By comparing the two energy surfaces below in Figure 6, we can see that the first reaction ''F + H2'' starts high on the energy surface, and can go to completion if there were any momentum in the molecules, indicating the forward reaction is exothermic and that the H-F bond is stronger than the H-H bond. In comparison, the ''F-H + H'' reaction starts on the low energy surface, and would require a lot of momentum between the two molecules to ever cross the barrier of activation and go to the H2 + F side, suggesting that this reaction is endothermic.

[[File:Dankmemez2Image1.jpg|thumb|center|400px|'''Figure 6.''' ''Comparison of F + H2 (left) and F-H + H (right) with 0 momentum on each particle.

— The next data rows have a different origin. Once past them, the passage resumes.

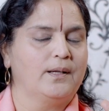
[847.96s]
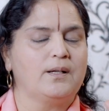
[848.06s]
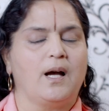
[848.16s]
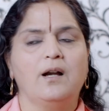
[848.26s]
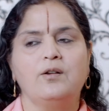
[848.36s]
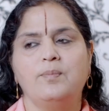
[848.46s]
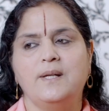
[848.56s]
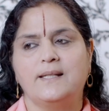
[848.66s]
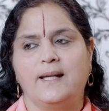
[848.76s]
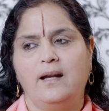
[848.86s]
Can't
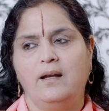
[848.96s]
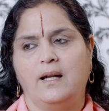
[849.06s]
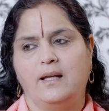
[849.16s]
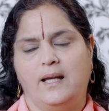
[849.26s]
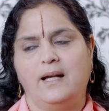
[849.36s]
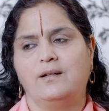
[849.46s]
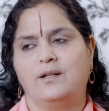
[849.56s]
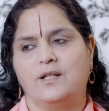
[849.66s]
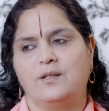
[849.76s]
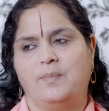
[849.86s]
be said and yet
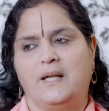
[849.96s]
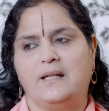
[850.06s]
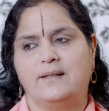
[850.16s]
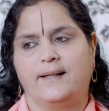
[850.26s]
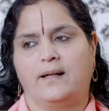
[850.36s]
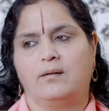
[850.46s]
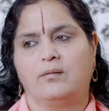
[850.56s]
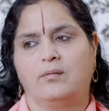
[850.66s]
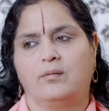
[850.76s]
it is being said.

We see from this that the F + H2 lies on the high energy side of the reaction and hence the forward reaction is exothermic.'']]

b) Locate the approximate position of the transition state.

By increasing "Steps" to 2000, and by changing the BC distance (i.e. H2-F distance) until as little deviation from the point (i.e. the trajectory does not move very far forward or backward) at 0 momentum for both parameters, the following plot was obtained:

[[File:Dankmemez2Image2.jpg|thumb|center|400px|'''Figure 7.''' ''Parameters to minimise the trajectory movement at 0 momentum, thus identifying the parameters for transition state'']]

From this, we take rTS(H-H)=0.74 and rTS(H2-F)=1.813

c) Report the activation energy for both reactions

By deviating the BC distance away from the transition state distance, and observing the Energy vs. Time graph shown below in Figure 8, the activation energies are:
* F-H + H reaction = +29.943 kcalmol-1
* H-H + F reaction = +0.250 kcalmol-1

[[File:Dankmemez2Image3.jpg|thumb|center|400px|'''Figure 8.''' ''Energy vs. Time plots to determine the activation energy of F + H2 (left) and F-H + H (right). Note the difference in units of energy, with the right graph being on a much smaller scale.'']]

d) In light of the fact that energy is conserved, discuss the mechanism of release of the reaction energy. Explain how this could be confirmed experimentally.

In the example below in Figure 9, the conditions were rH-H=0.74 and rHH-F=1.6 and with all initial momentum=0 (pushing the reaction to the forward side).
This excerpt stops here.